Activity: Could the records below please be retyped exactly, with their pictures left out?

Material shown:
□ □ □
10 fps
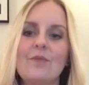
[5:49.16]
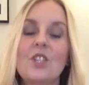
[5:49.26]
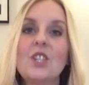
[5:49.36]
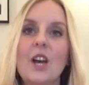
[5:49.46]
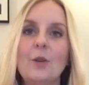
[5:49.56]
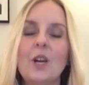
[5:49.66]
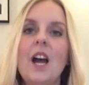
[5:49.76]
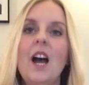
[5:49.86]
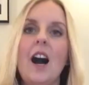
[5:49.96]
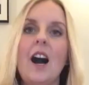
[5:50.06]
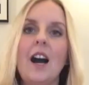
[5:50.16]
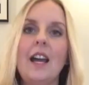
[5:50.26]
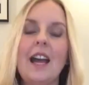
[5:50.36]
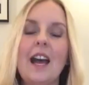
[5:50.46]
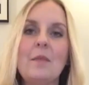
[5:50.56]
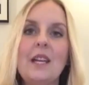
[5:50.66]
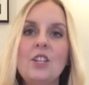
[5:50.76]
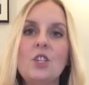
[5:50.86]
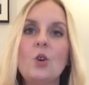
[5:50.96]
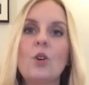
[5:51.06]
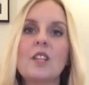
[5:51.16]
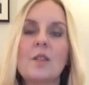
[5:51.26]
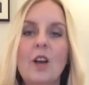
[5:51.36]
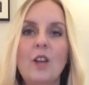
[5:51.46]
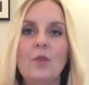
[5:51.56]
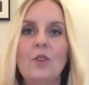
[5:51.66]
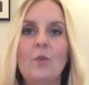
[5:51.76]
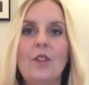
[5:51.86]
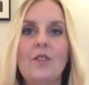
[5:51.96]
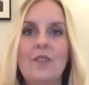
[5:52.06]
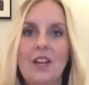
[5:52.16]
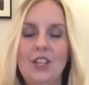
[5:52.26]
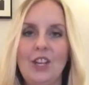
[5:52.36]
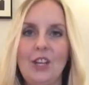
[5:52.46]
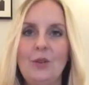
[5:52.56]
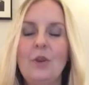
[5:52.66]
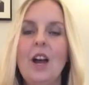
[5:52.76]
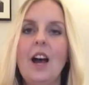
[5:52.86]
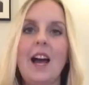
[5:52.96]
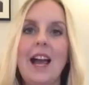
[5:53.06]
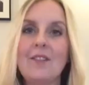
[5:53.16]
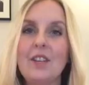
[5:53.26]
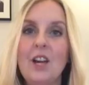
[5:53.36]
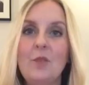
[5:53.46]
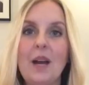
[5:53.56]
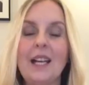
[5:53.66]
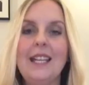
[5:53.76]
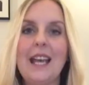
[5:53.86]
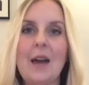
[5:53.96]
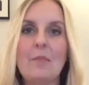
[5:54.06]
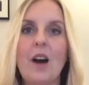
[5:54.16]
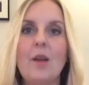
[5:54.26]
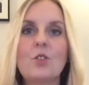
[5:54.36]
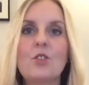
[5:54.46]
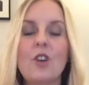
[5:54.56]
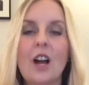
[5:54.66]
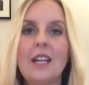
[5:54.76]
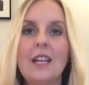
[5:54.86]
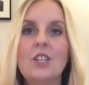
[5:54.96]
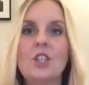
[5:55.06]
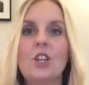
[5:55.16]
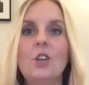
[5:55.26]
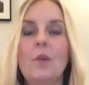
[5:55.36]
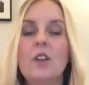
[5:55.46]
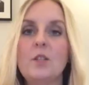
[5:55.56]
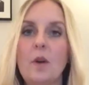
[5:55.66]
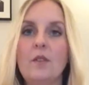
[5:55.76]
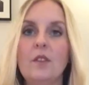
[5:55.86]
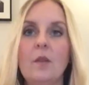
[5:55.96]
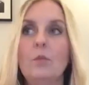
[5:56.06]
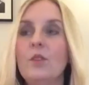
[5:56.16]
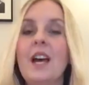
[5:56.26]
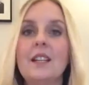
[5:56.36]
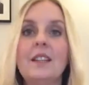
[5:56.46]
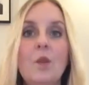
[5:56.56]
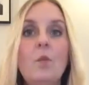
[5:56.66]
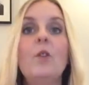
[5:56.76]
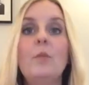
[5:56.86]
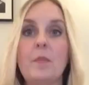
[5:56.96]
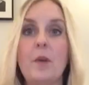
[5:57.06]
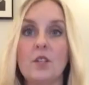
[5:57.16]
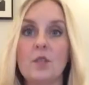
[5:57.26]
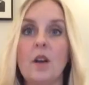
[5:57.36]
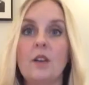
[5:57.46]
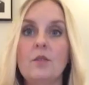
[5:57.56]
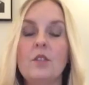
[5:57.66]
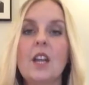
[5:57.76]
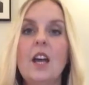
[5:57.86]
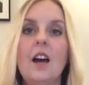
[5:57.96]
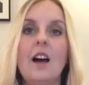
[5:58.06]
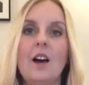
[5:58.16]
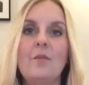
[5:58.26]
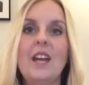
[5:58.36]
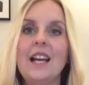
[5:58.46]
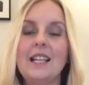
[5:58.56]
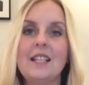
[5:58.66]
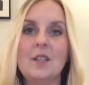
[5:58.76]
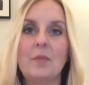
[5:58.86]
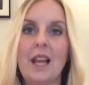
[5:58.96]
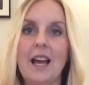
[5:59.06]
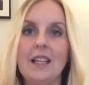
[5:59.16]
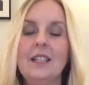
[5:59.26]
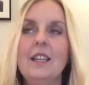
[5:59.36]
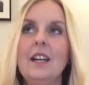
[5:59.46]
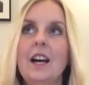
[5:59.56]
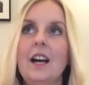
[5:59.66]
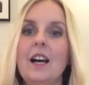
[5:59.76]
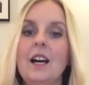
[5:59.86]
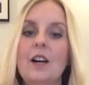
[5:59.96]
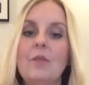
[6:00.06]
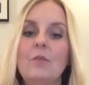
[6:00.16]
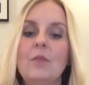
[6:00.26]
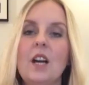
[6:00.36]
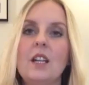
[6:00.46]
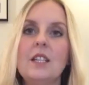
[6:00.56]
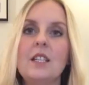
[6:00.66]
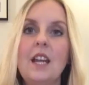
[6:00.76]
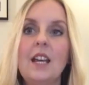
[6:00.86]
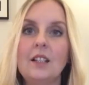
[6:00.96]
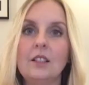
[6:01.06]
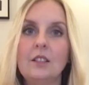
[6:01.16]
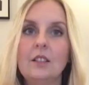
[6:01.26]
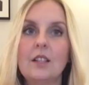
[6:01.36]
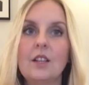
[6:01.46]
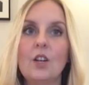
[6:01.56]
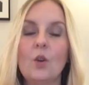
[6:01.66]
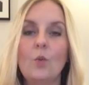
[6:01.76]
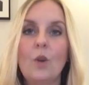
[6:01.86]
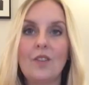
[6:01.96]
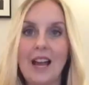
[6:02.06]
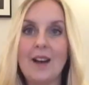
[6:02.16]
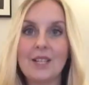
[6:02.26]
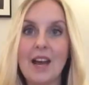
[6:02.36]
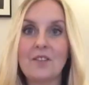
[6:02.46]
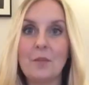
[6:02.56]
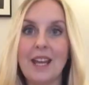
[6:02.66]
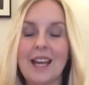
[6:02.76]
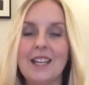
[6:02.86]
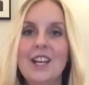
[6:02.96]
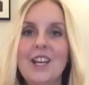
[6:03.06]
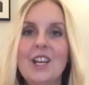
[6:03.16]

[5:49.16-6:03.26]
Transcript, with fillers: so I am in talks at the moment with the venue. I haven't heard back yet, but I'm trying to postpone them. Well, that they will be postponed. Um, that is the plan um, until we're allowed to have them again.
□ □ □
Output for this exercise:
10 fps
[5:49.16]
[5:49.26]
[5:49.36]
[5:49.46]
[5:49.56]
[5:49.66]
[5:49.76]
[5:49.86]
[5:49.96]
[5:50.06]
[5:50.16]
[5:50.26]
[5:50.36]
[5:50.46]
[5:50.56]
[5:50.66]
[5:50.76]
[5:50.86]
[5:50.96]
[5:51.06]
[5:51.16]
[5:51.26]
[5:51.36]
[5:51.46]
[5:51.56]
[5:51.66]
[5:51.76]
[5:51.86]
[5:51.96]
[5:52.06]
[5:52.16]
[5:52.26]
[5:52.36]
[5:52.46]
[5:52.56]
[5:52.66]
[5:52.76]
[5:52.86]
[5:52.96]
[5:53.06]
[5:53.16]
[5:53.26]
[5:53.36]
[5:53.46]
[5:53.56]
[5:53.66]
[5:53.76]
[5:53.86]
[5:53.96]
[5:54.06]
[5:54.16]
[5:54.26]
[5:54.36]
[5:54.46]
[5:54.56]
[5:54.66]
[5:54.76]
[5:54.86]
[5:54.96]
[5:55.06]
[5:55.16]
[5:55.26]
[5:55.36]
[5:55.46]
[5:55.56]
[5:55.66]
[5:55.76]
[5:55.86]
[5:55.96]
[5:56.06]
[5:56.16]
[5:56.26]
[5:56.36]
[5:56.46]
[5:56.56]
[5:56.66]
[5:56.76]
[5:56.86]
[5:56.96]
[5:57.06]
[5:57.16]
[5:57.26]
[5:57.36]
[5:57.46]
[5:57.56]
[5:57.66]
[5:57.76]
[5:57.86]
[5:57.96]
[5:58.06]
[5:58.16]
[5:58.26]
[5:58.36]
[5:58.46]
[5:58.56]
[5:58.66]
[5:58.76]
[5:58.86]
[5:58.96]
[5:59.06]
[5:59.16]
[5:59.26]
[5:59.36]
[5:59.46]
[5:59.56]
[5:59.66]
[5:59.76]
[5:59.86]
[5:59.96]
[6:00.06]
[6:00.16]
[6:00.26]
[6:00.36]
[6:00.46]
[6:00.56]
[6:00.66]
[6:00.76]
[6:00.86]
[6:00.96]
[6:01.06]
[6:01.16]
[6:01.26]
[6:01.36]
[6:01.46]
[6:01.56]
[6:01.66]
[6:01.76]
[6:01.86]
[6:01.96]
[6:02.06]
[6:02.16]
[6:02.26]
[6:02.36]
[6:02.46]
[6:02.56]
[6:02.66]
[6:02.76]
[6:02.86]
[6:02.96]
[6:03.06]
[6:03.16]

[5:49.16-6:03.26]
Transcript, with fillers: so I am in talks at the moment with the venue. I haven't heard back yet, but I'm trying to postpone them. Well, that they will be postponed. Um, that is the plan um, until we're allowed to have them again.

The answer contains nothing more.